Wakil Walikota Bandung, Yana Mulyana mengatakan, pihaknya memastikan tidak akan mentolerir para pelaku usaha yang melanggar protokol kesehatan sesuai Peraturan Walikota Nomor 73 tahun 2020.
"Kalau melanggar jam operasional, kapasitas pengunjung, itu tegas akan kita segel. Kalau masih melanggar kita cabut izin usahanya," tegas Yana di Kota Bandung, Selasa (29/12).

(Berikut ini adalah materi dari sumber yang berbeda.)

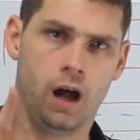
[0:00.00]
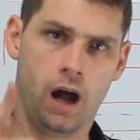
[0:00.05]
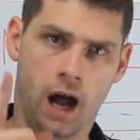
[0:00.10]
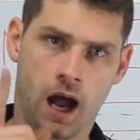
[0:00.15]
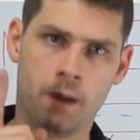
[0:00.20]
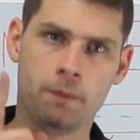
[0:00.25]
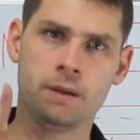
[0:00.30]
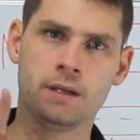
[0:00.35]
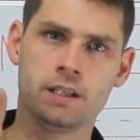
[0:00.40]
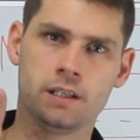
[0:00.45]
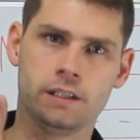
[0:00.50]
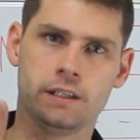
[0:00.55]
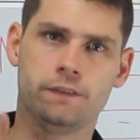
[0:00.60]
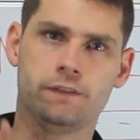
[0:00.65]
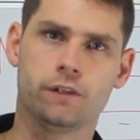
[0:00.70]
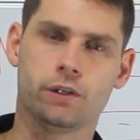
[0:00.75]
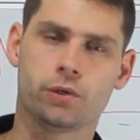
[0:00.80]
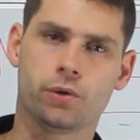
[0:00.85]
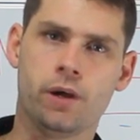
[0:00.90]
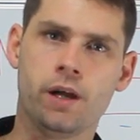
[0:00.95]
I'm underneath
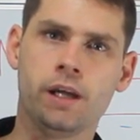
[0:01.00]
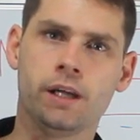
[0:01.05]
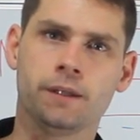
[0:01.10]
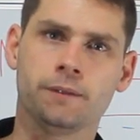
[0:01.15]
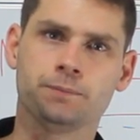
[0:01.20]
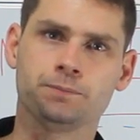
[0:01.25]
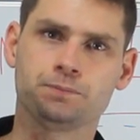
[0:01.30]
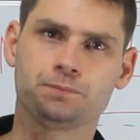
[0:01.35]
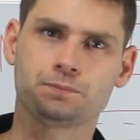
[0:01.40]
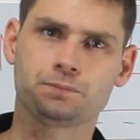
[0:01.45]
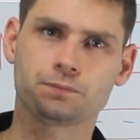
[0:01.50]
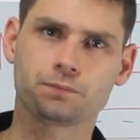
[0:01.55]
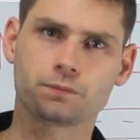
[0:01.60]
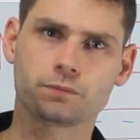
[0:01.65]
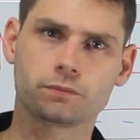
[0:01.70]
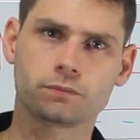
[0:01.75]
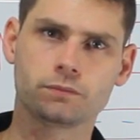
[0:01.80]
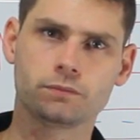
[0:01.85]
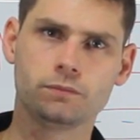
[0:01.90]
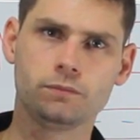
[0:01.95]
the crane,
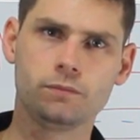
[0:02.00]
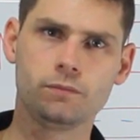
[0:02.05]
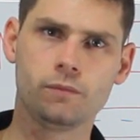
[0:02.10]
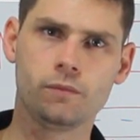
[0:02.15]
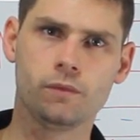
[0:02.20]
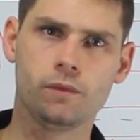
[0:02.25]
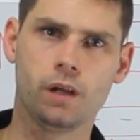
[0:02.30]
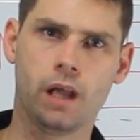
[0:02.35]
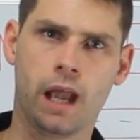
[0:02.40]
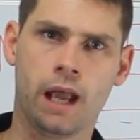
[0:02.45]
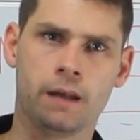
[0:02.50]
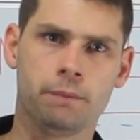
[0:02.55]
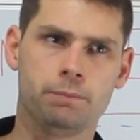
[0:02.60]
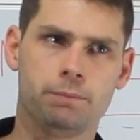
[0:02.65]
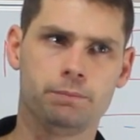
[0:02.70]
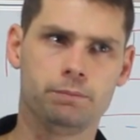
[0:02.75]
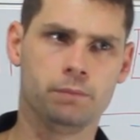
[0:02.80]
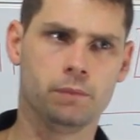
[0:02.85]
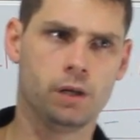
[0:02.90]
and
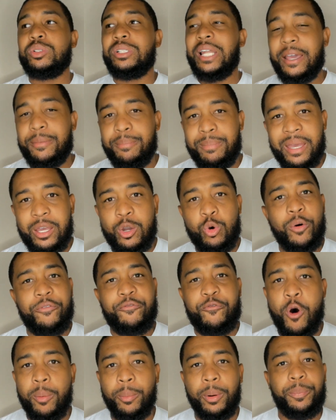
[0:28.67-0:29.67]
like me, who are
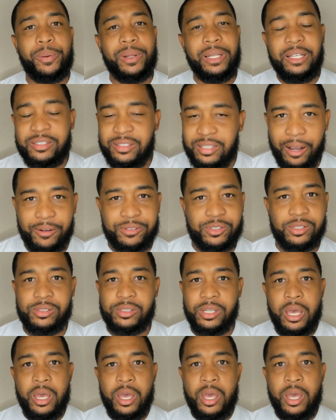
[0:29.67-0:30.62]
former police officers,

"Mudah-mudahan ini bisa memperkecil tren pandemi Covid-19 di Kota Bandung. Ini semata-mata untuk kepentingan masyarakat yang jauh lebih luas," imbuhnya, dikutip
Kantor Berita RMOLJabar.
Yana pun menyarankan, masyarakat Kota Bandung untuk melakukan perayaan pergantian tahun di rumah saja. Selain tidak menimbulkam kerumunan, berdiam diri di rumah dapat diisi dengan melakukan evalusi dan introspeksi diri.
"Sebaiknya rayakan tahun baru dengan introspeksi diri kita semua di rumah. Tidak perlu di luar rumah dengan perayaan yang berlebihan. Itu berpotensi menimbulkan kerumunan dan menjadi klaster," tegas Yana.
Yana menambahkan, pihaknya terus berupaya untuk menekan potensi kerumunan dan kegiatan lainnya yang berpotensi meningkatkan penyebaran Covid-19 di Kota Bandung.
"Kota Bandung juga sama (melarang terompet), tapi saat ini Pak Wali belum mengeluarkan larangan. Saya pikir tinggal tunggu waktu untuk sekarang masih imbauan karena harus disetujui oleh pimpinan kota," tambahnya.
Yana mengimbau, bagi mereka yang ingin berwisata ke Kota Bandung, namun dalam kondisi kurang sehat agar bisa menahan diri.
"Tunda dululah, kita jaga demi kebaikan bersama," pungkasnya.